Exercise data section start

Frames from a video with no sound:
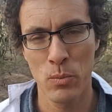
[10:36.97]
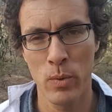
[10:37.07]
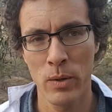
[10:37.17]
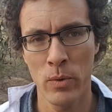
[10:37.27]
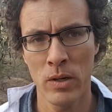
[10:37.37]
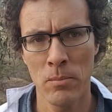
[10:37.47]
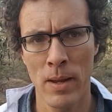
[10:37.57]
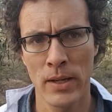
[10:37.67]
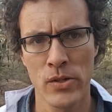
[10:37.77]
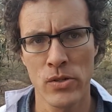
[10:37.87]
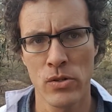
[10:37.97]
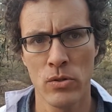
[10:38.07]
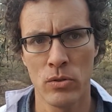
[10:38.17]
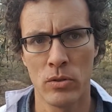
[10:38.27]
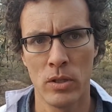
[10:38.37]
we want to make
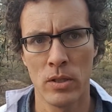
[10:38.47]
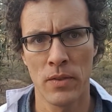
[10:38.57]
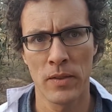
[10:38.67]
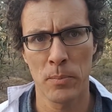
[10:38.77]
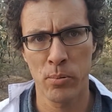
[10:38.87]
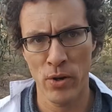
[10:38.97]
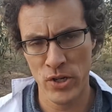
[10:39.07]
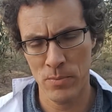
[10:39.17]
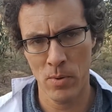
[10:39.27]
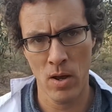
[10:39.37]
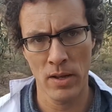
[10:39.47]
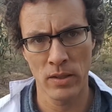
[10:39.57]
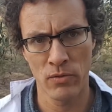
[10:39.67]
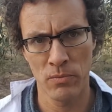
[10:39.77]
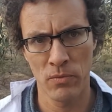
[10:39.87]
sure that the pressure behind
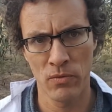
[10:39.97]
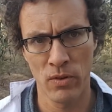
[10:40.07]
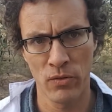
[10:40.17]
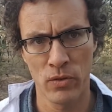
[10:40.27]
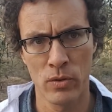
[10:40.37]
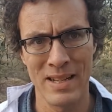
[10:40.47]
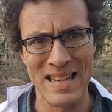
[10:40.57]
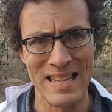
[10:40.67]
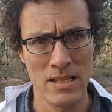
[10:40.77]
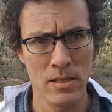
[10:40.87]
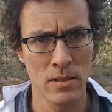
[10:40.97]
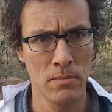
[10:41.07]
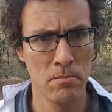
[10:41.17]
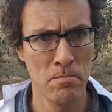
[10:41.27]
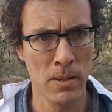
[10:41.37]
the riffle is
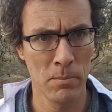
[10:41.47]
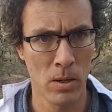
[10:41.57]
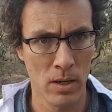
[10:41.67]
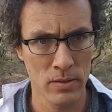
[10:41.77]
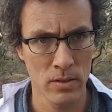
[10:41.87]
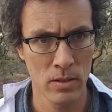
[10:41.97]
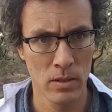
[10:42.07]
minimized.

Exercise data section end
Exercise data section start

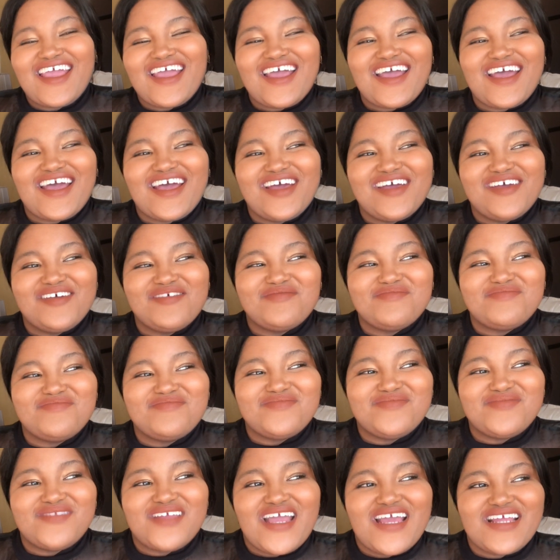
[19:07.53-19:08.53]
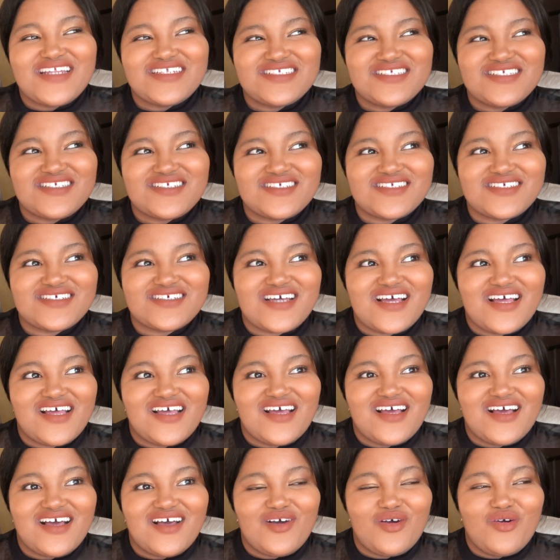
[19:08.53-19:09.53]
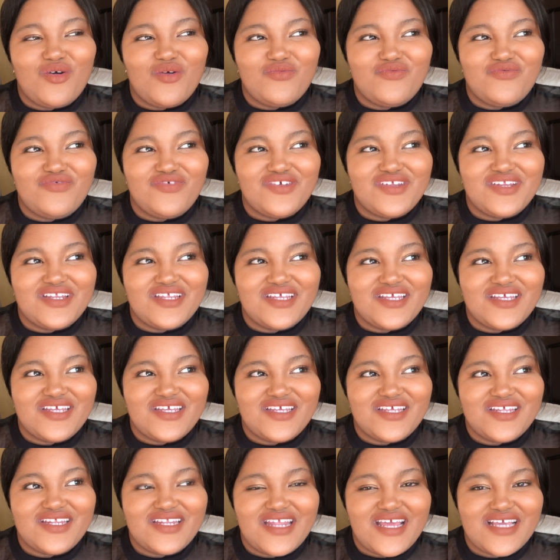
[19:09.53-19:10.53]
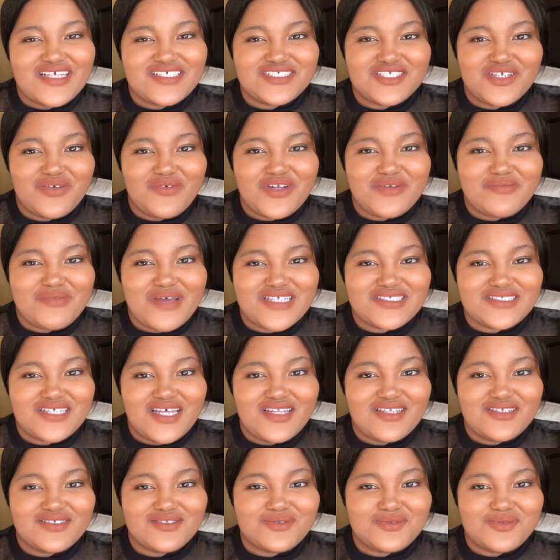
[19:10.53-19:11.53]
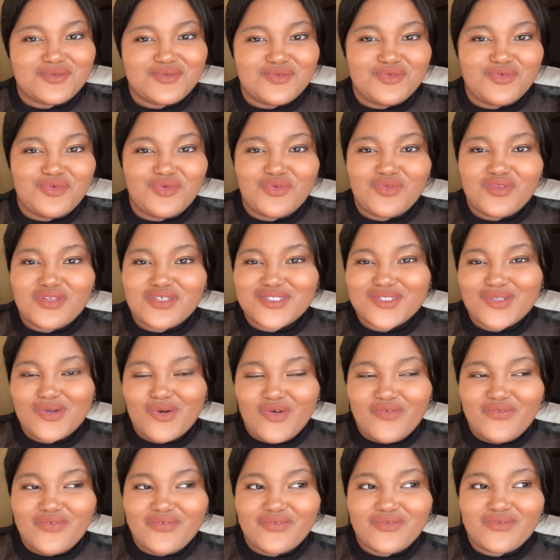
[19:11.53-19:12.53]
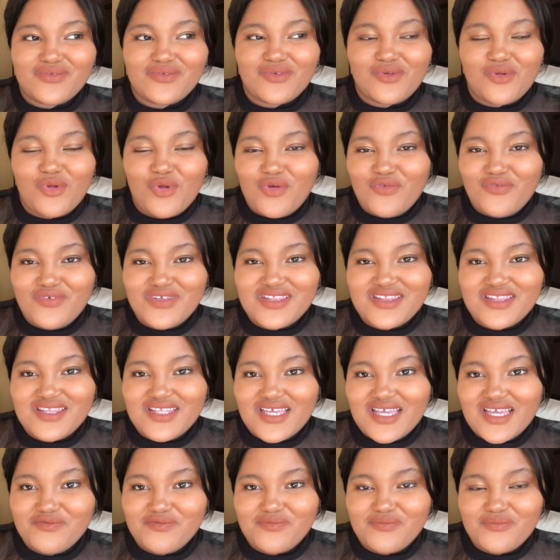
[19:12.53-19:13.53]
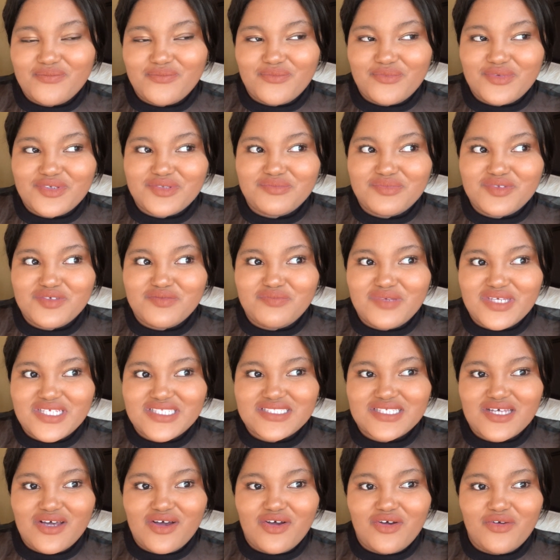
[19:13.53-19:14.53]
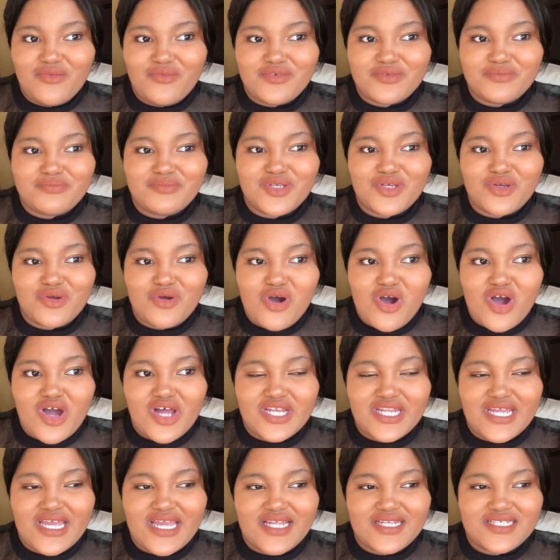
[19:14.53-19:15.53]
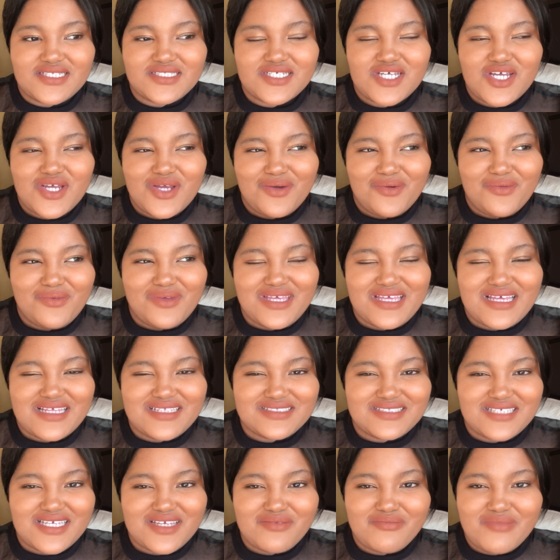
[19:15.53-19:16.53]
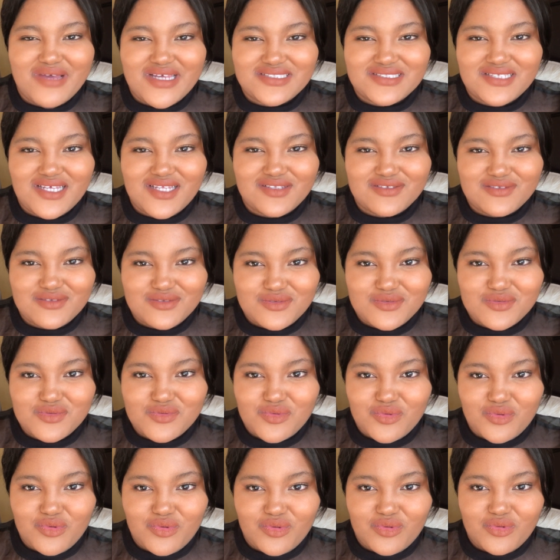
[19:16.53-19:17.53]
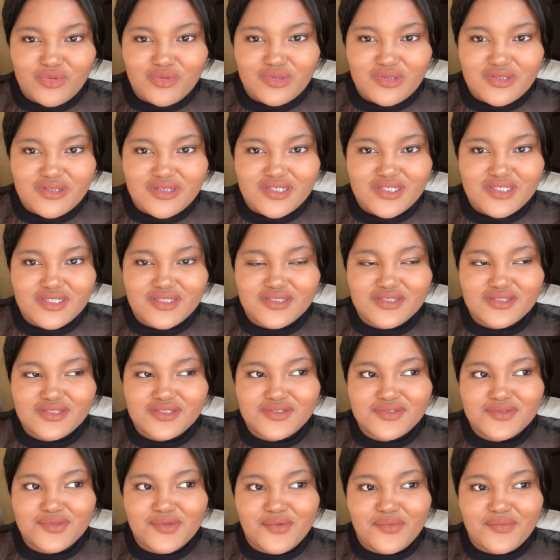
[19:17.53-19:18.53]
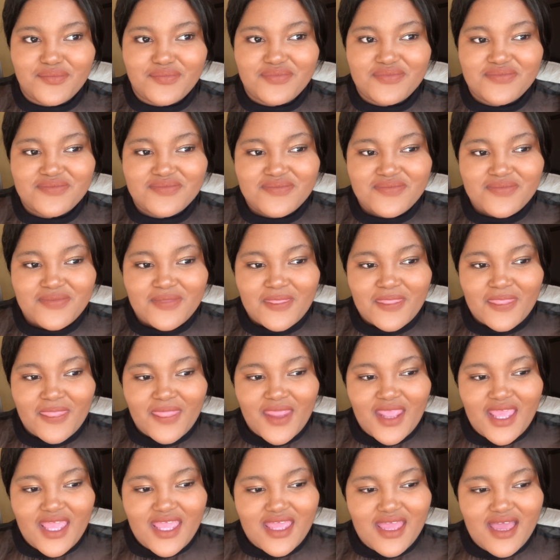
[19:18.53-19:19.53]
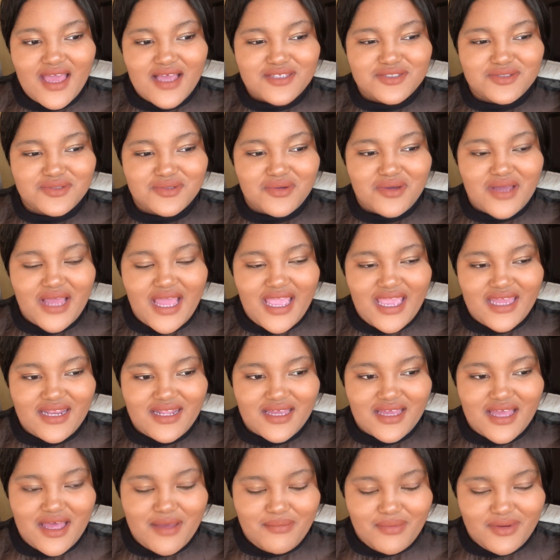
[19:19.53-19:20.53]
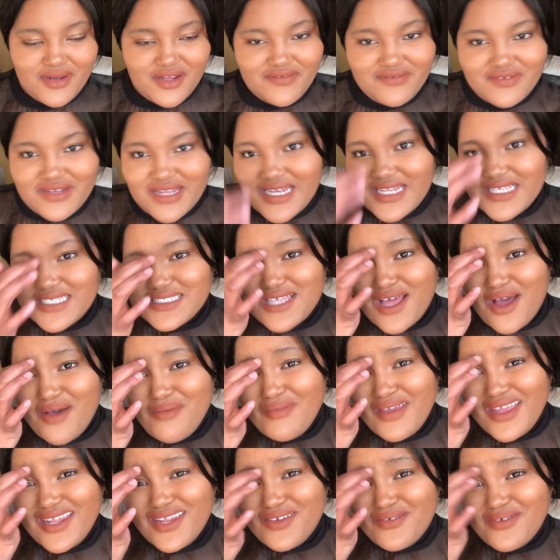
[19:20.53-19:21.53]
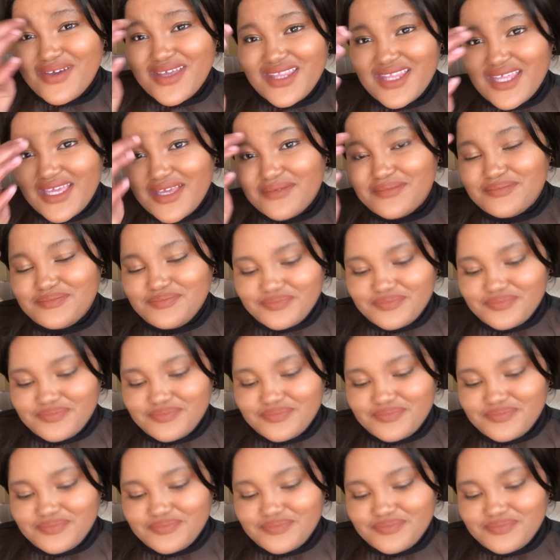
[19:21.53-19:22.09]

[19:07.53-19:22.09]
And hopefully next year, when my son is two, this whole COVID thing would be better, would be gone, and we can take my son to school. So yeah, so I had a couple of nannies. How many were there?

Exercise data section end

### Task
Above are the records. Copy only the lines from the one with "[19:13.53-19:14.53]" through the one with "[19:21.53-19:22.09]", exactly, with no pictures.

### Answer to this task
[19:13.53-19:14.53]
[19:14.53-19:15.53]
[19:15.53-19:16.53]
[19:16.53-19:17.53]
[19:17.53-19:18.53]
[19:18.53-19:19.53]
[19:19.53-19:20.53]
[19:20.53-19:21.53]
[19:21.53-19:22.09]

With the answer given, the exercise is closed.